Fuji Xerox normally configures its multifunction devices (MFDs) to enter sleep mode just one minute after being used. Although this factory-default setting is provided to ensure optimum energy-saving performance, we found that many of our customers are actually extending the time setting because they find it a burden having to press the Energy Saver button to cancel sleep mode or stressful in having to wait for the machine to recover from sleep mode.Note 1
To realize a "zero waiting time experience" in the procedure from sleep mode recovery to job execution and allow customers to use an MFD with the factory-default setting, we developed an automatic sensing technology called "Smart WelcomEyes" in addition to Smart Energy Management Technology and High-speed Recovery from Sleep.Note 2 Smart WelcomEyes technology enables the MFD to automatically recover from sleep mode by detecting a person approaching the machine for use. This technology uses a pyroelectric sensor and a reflection sensor. The pyroelectric sensor detects the movement of people in a large area while consuming only a small amount of energy. Conversely, while the reflection sensor can detect human movement with high accuracy, it has a limited detectable area and consumes more energy than the pyroelectric sensor. This unique configuration reduces energy consumption of the MFD without adversely affecting user convenience.

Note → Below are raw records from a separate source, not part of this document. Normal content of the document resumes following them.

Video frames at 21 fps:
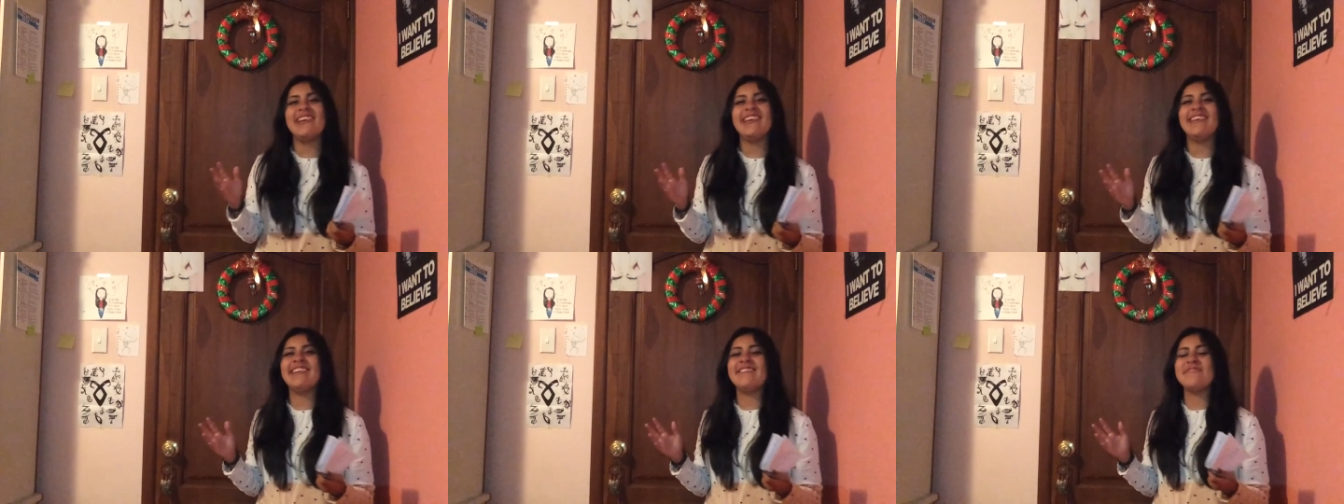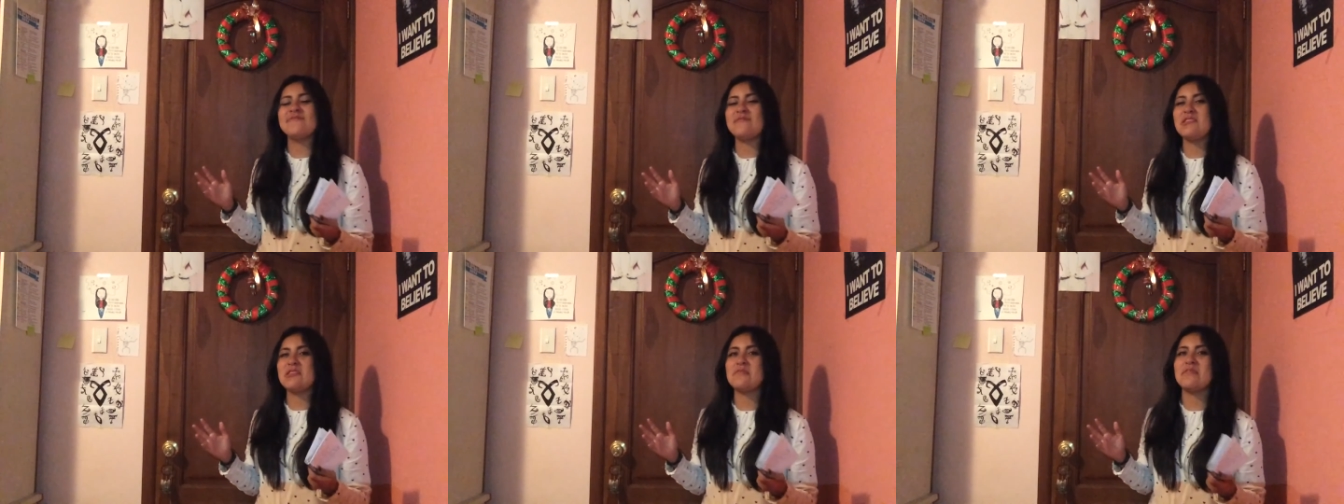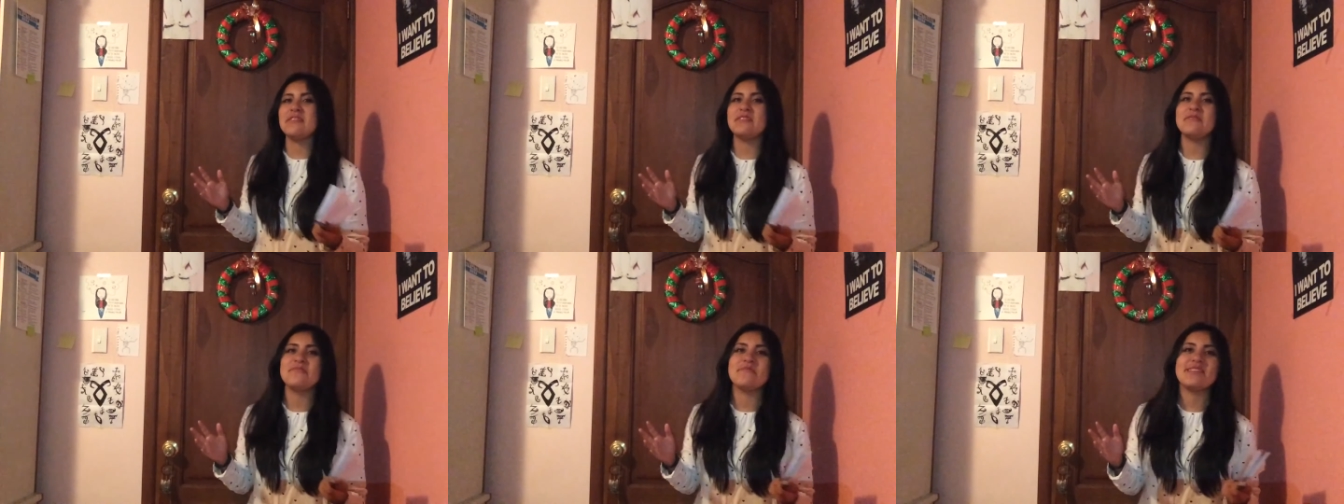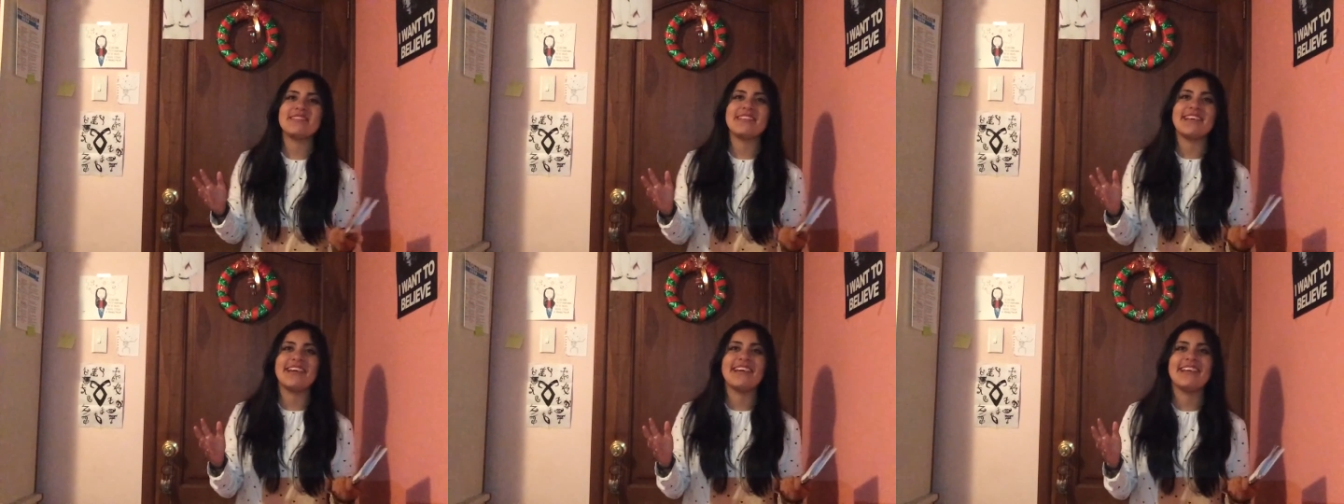mi hermano me
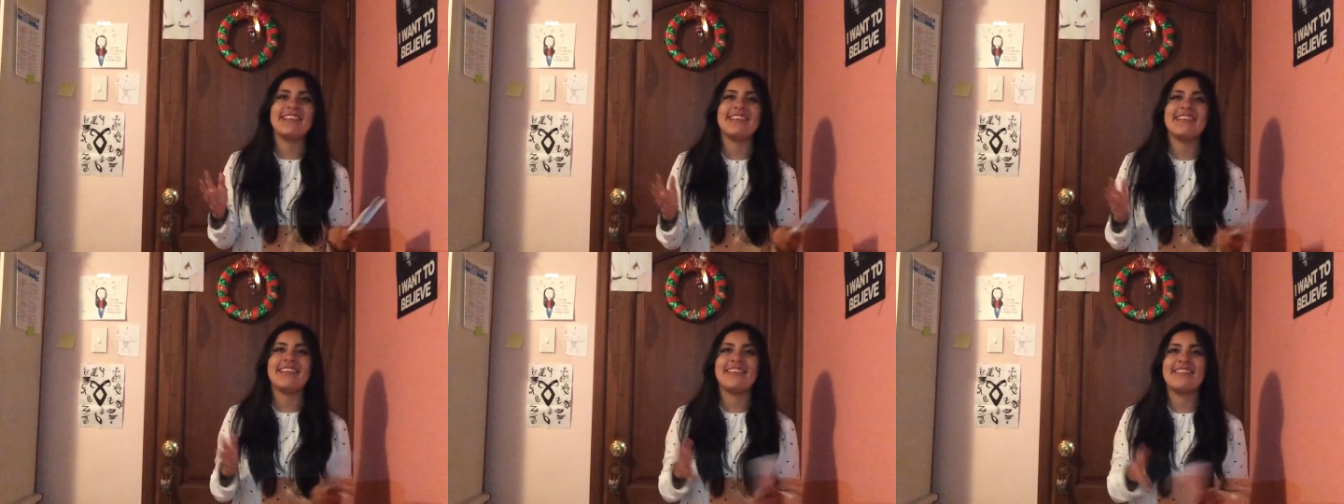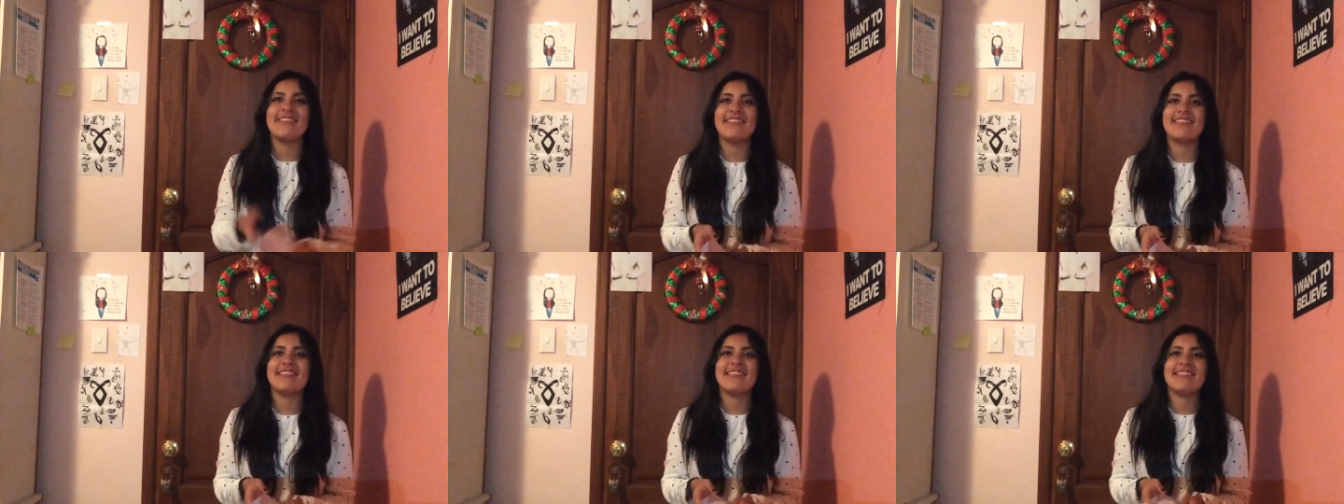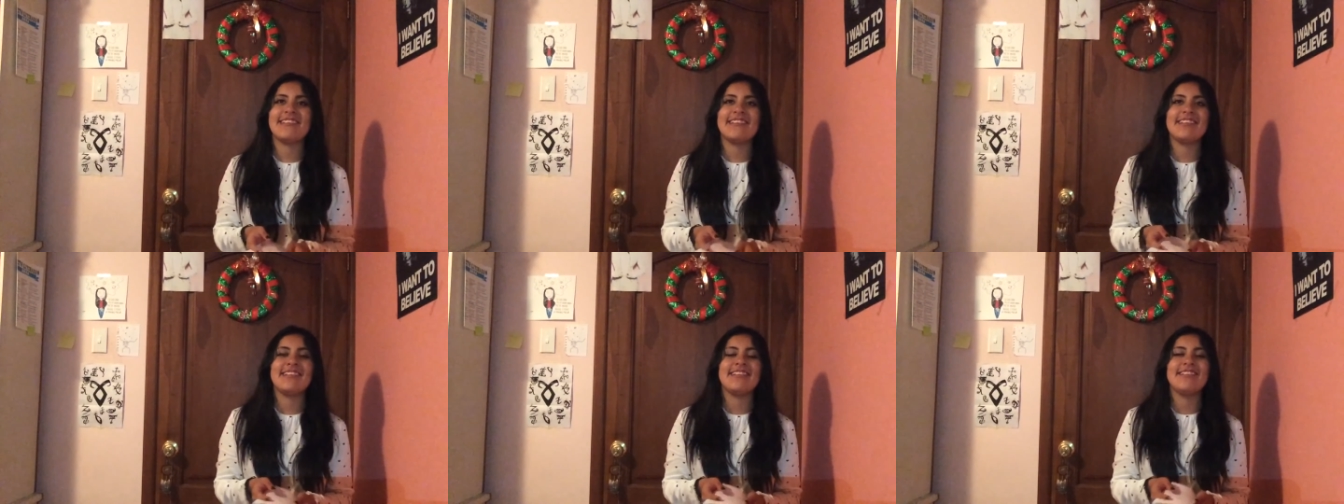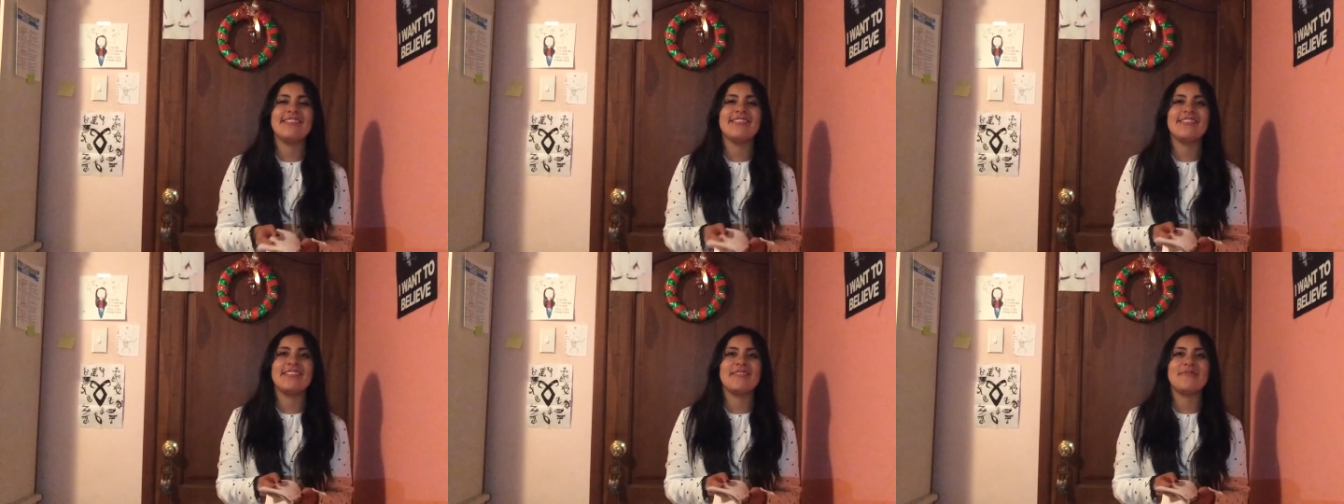está gritando detrás y
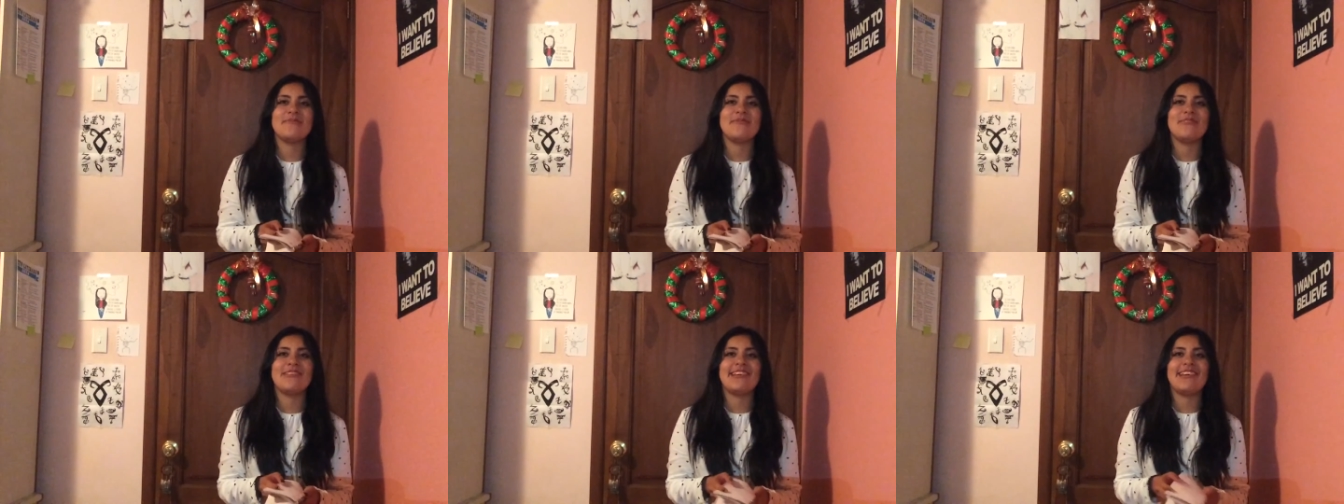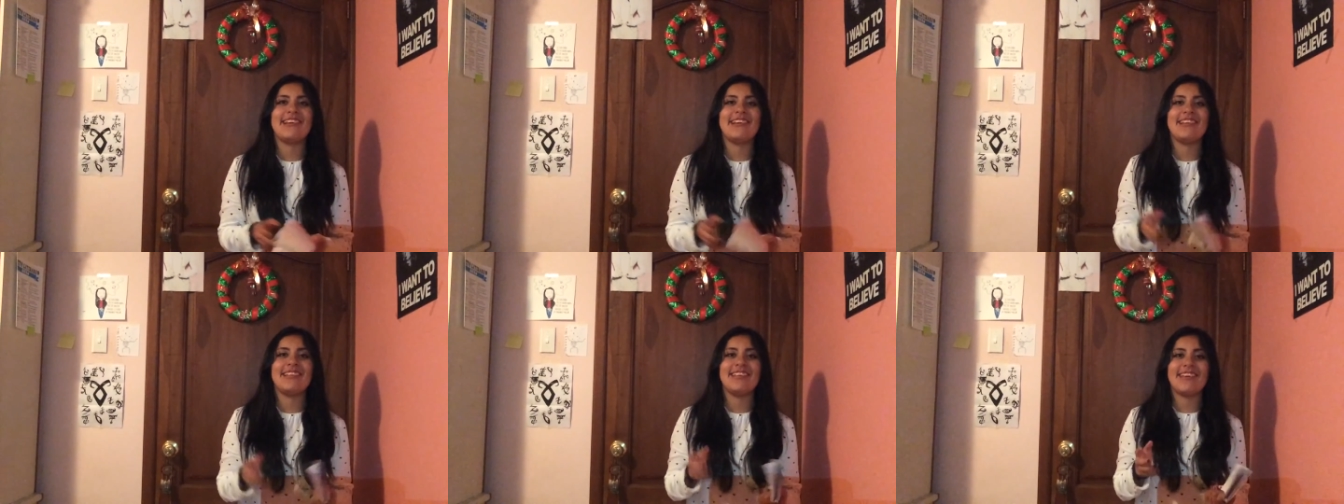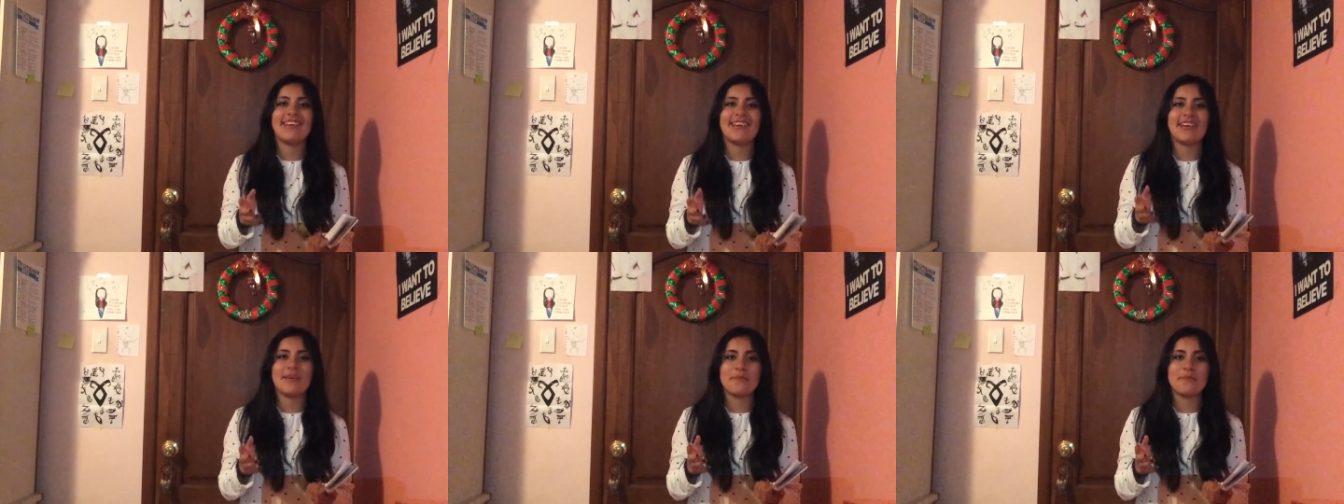no sé por qué le dije que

In a general office environment, the distance between the front surface of an MFD and such office furniture as desks or room partitions is approximately from 800 to 1,000 mm. We designed the detection area of the pyroelectric sensor according to this range of distance. The pyroelectric sensor is installed in an aperture at the bottom of the pillar cover on the front of the MFD, resulting in the limited fan-shaped detection area shown in Fig. 1.
After pressing the energy-saver button, the user can recognize that the machine has recovered from sleep mode in about 500 msec. We considered this time as that necessary from when the reflection sensor detects an approaching user to when the user reaches the operating position in front of the machine, and accordingly adjusted the reflection sensor's detection distance. Because the reflection sensor has high directivity and a limited detection area, its installation position and angle must be carefully adjusted to ensure the accurate detection of users. We defined the position where the user's entire body is within the main body width of the machine as the home position. This home position is determined so as not to include users who are only using the finishing units or such peripherals as IC card readers connected to the machine. The reflection sensor is installed on the pillar cover surface and tilted toward the machine surface to ensure detection of a user at the home position. We intentionally left the area where printed copies are output as a non-detection area, so that users can pick up printed documents without having to wake up the machine (and with the reflection sensor remaining turned off).
Fig. 1: Position and Detection Area of the Sensors
Fig. 2: Access from Various Angles and Detection Area of the Pyroelectric Sensor
Fig. 3: Detection Distance of the Reflection Sensor
Fig. 4 shows how the two sensors detect user movement.
Only the pyroelectric sensor that consumes little power remains active when the machine is not being used, in order to maintain overall low energy consumption. When the pyroelectric sensor detects the movement of a person near the machine, the reflection sensor is activated. The machine will recover from sleep mode only when the reflection sensor detects an approaching person and determines that person to be a user. This system prevents sleep mode from being canceled whenever someone walks past the machine. When the user finishes using the machine and the reflection sensor no longer detects the presence of any user, the timer for putting the machine into sleep mode is started. The reflection sensor turns off a few seconds after the user leaves the pyroelectric sensor's detection area. The pyroelectric sensor and reflection sensor thus control transitions to and from sleep mode to provide high energy-saving performance.
Fig. 4: Sensors and Detected Movements